Disable Windows Firewall if you’ve got a third-party firewall installed and enabled. Type firewall into Start and press Enter. Click Windows Firewall Properties and choose Off from the 'Firewall state' dropdown box if you have another firewall running. If you don’t have another firewall, make sure 'Firewall state' is set to On.

Many AV suites automatically switch off Windows Firewall if they have their own firewall.

BEWARE WINDOWS DEFENDER


This built-in tool describes itself as anti-spyware and claims not to conflict with other tools. This is dangerously untrue. Defender has a background-running component that you must disable to avoid conflicts. Type defender into Start and press Enter. Click Tools, then Options and untick 'Automatically scan my computer'. Click Save and restart Windows.

COMPLETE YOUR SET OF SCANNERS


It's fine to use more than one manual security tool that you can run independently of each other.
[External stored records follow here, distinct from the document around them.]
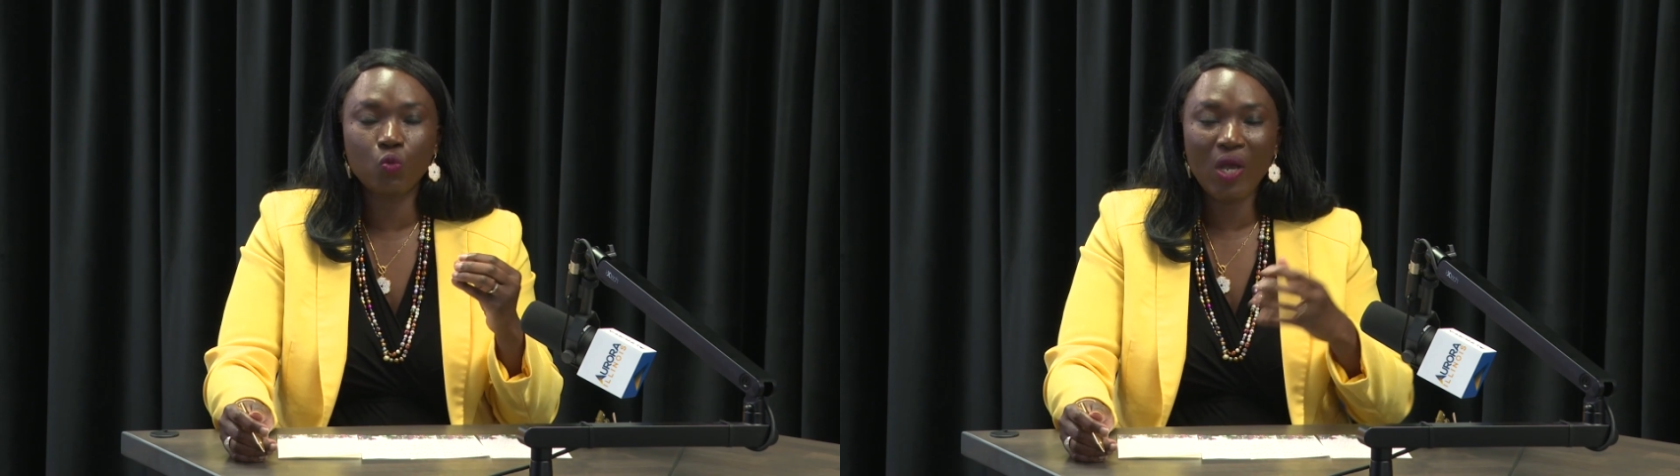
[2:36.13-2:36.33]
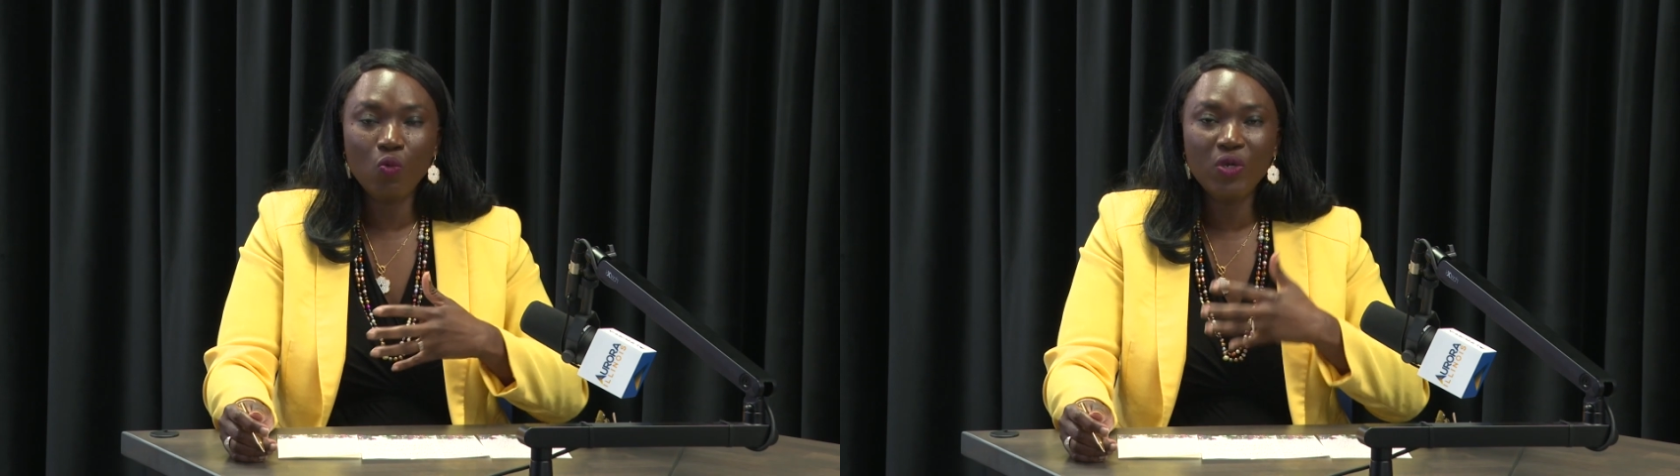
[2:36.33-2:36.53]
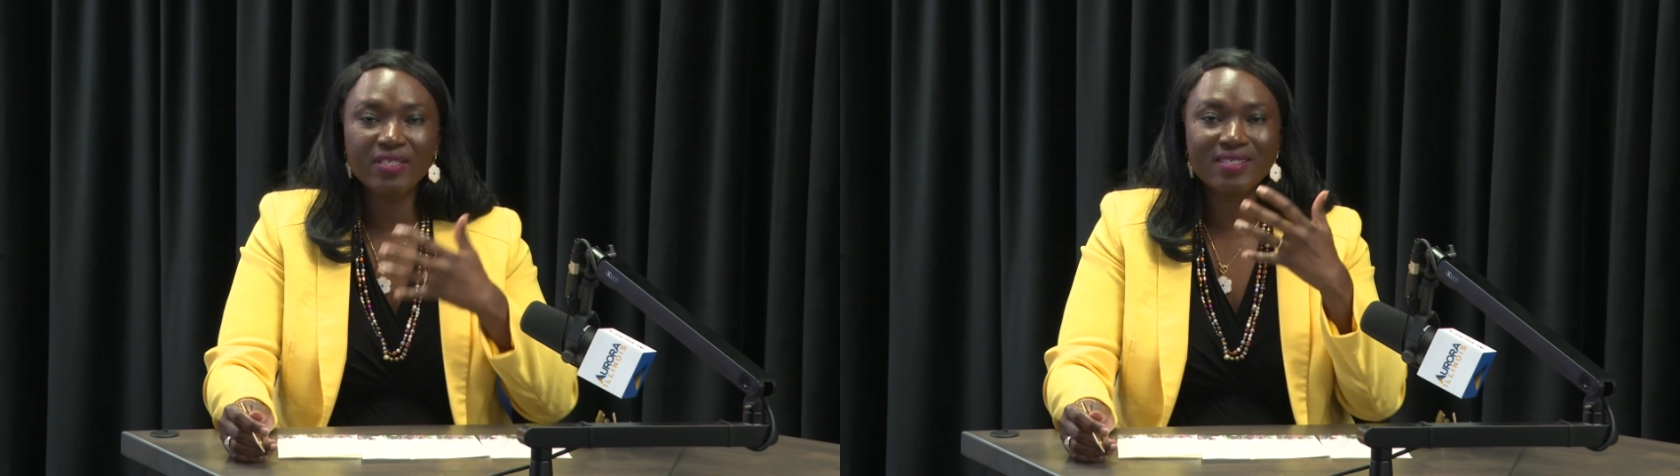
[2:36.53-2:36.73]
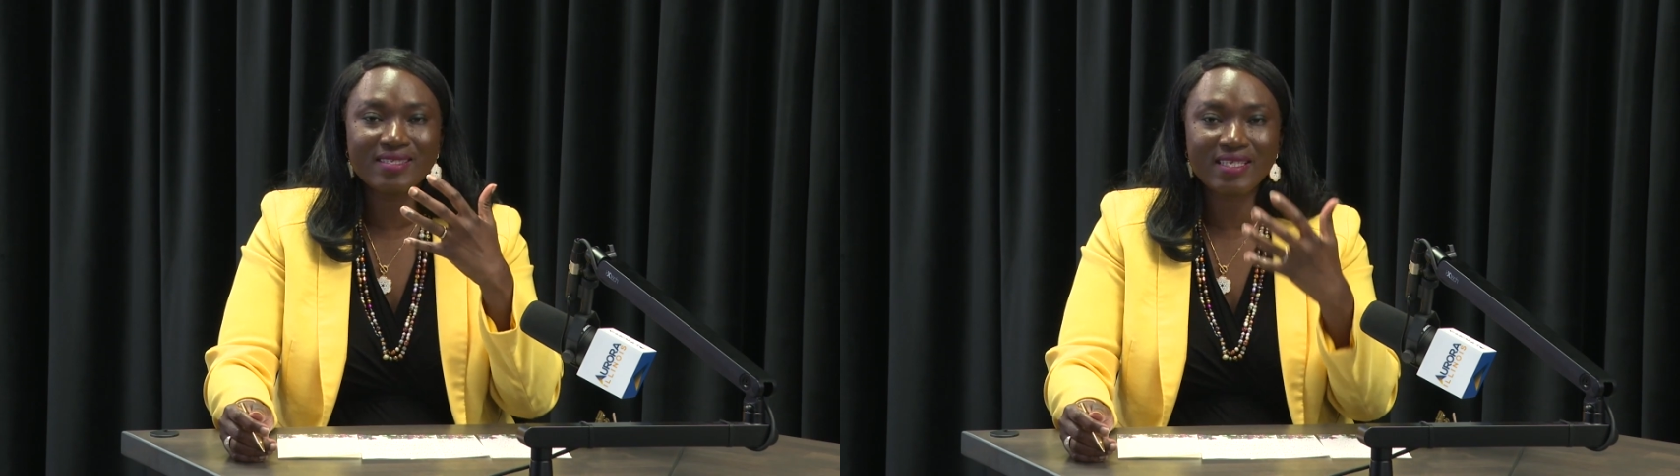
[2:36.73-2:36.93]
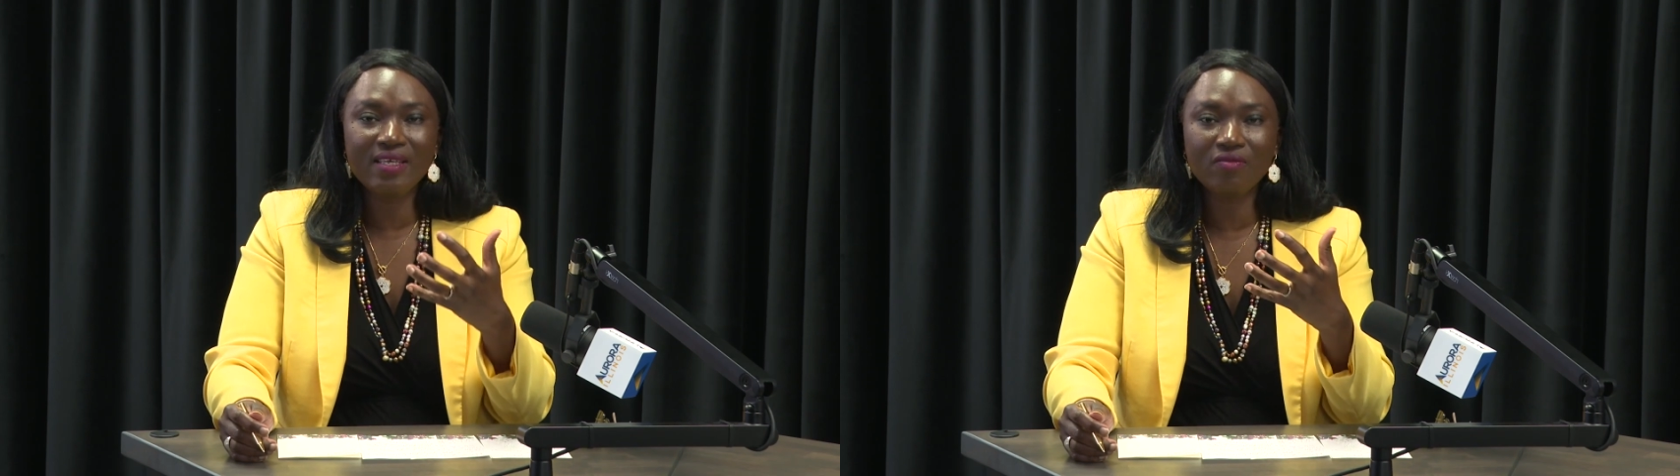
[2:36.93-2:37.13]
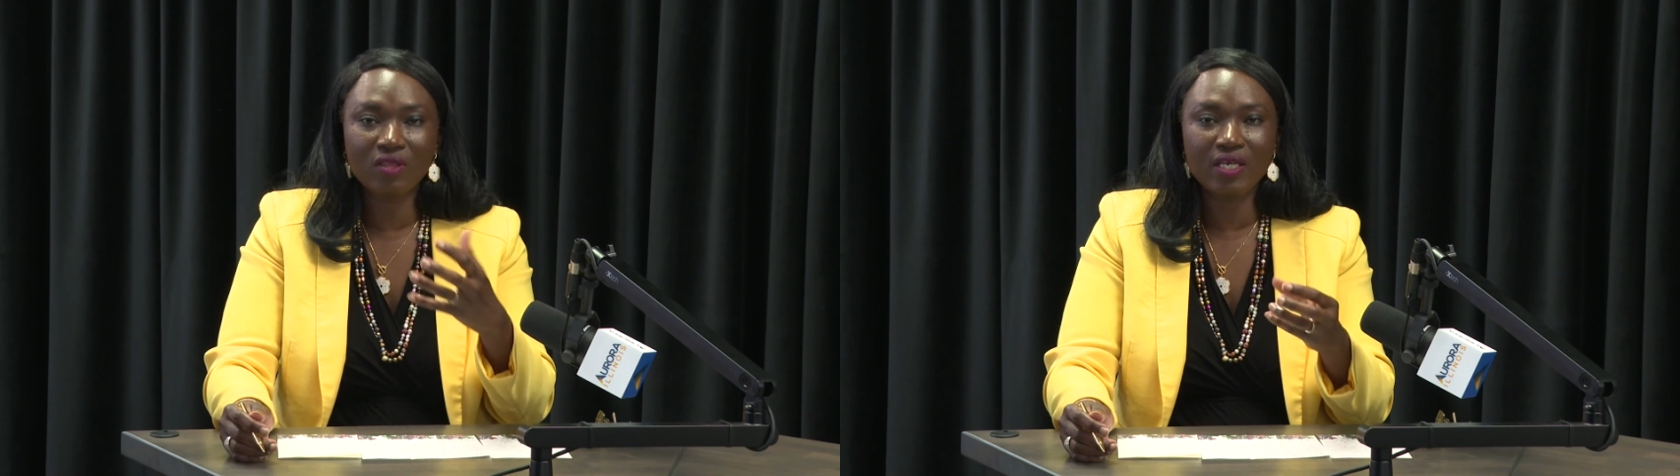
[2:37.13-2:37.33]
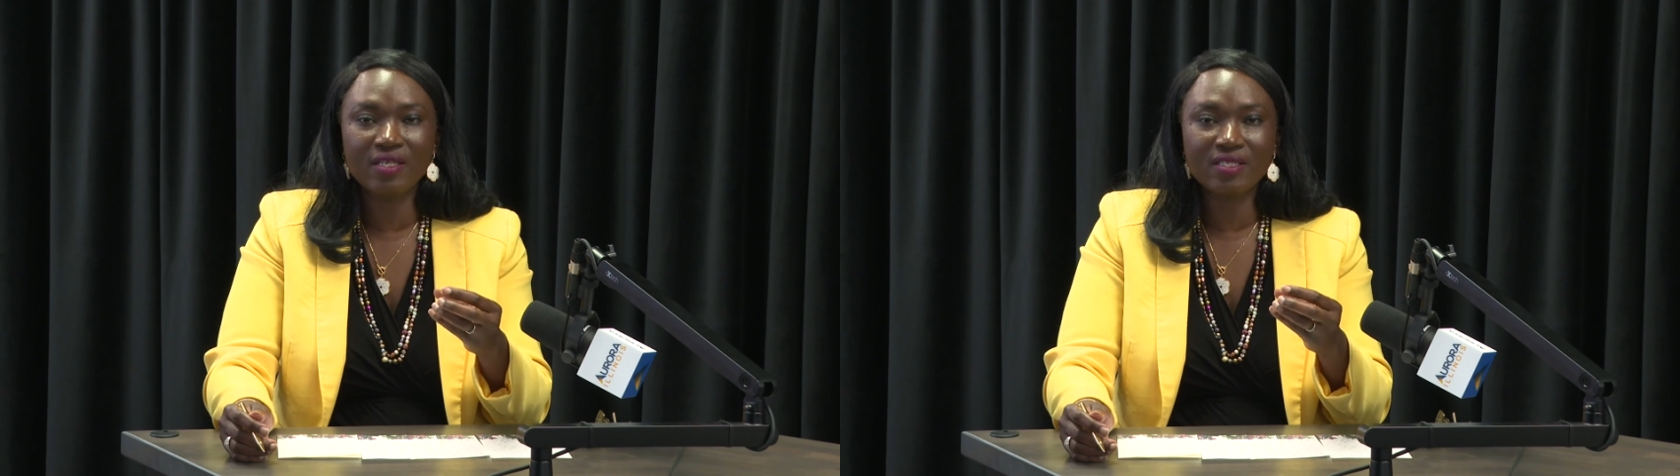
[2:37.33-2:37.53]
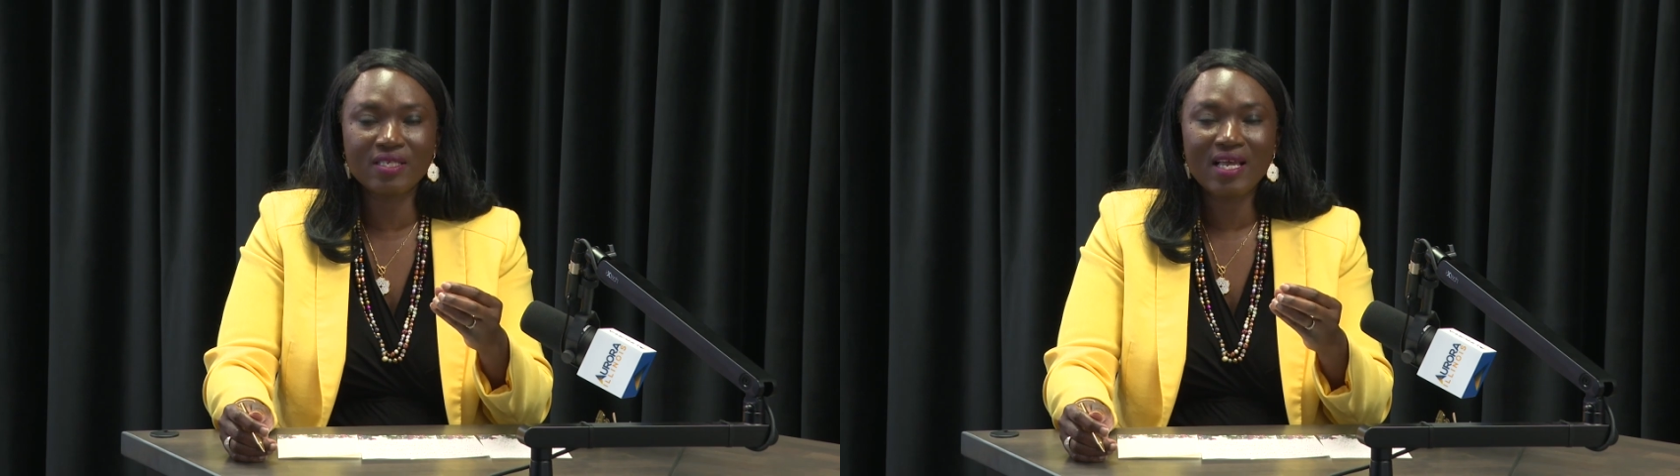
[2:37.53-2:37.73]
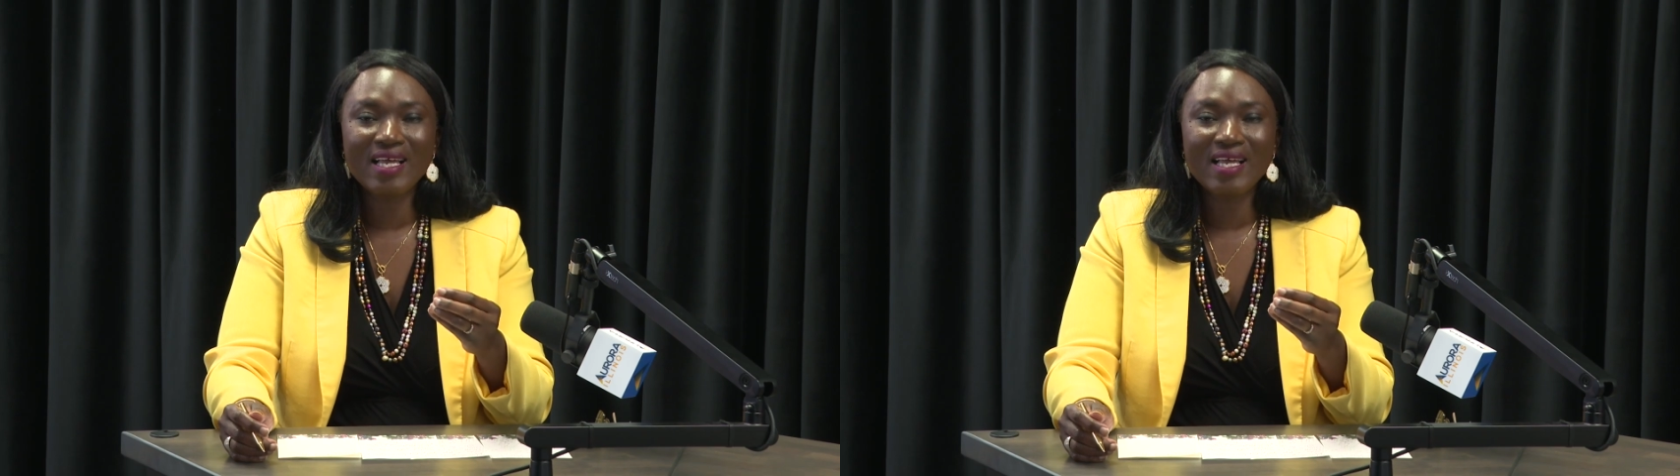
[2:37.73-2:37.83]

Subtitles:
when we see things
Three of our favourite security scanners don't conflict: AdwCleaner, CCleaner and Malwarebytes Anti-Malware Free. These tools remove malware rather than monitoring and blocking it, so they won't make your PC hack-proof in the way that a good AV or firewall will. But they're very useful for removing junk that sneaks through your defences.


HOW STRONG ARE YOUR PASSWORDS?


We regularly read stories about the death of the password. It's going to be replaced by pictures of your face, fingerprint scanners, brain waves or whatever. But we bet you a fiver you'll still be using passwords a decade from now.

Two-factor verification tools and password managers such as PassBox (www.snipca.com/16543) are no excuse for sloppy passwords. Don’t let these extra layers of safety lull you into a false sense of security. Your passwords must still include a mix of capital and lower-case letters, numbers and, if allowed, special characters. Free online tool Passwords Generator (http://passwordsgenerator.net) will help.

To test its strength, type it into free online tool How Secure Is My Password? (https://howsecureismypassword.net). The page is encrypted (hence the 's' in 'https') so no-one, including the site's developer, can see what you write. In real time, the site reveals how long it would take an average PC to crack your login, simply by guessing strings of characters. The password we used for roughly five years when we first went online, back in the late 90s, scored '0 days' - in other words, it was instantly crackable. No, we're not going to tell you what it was.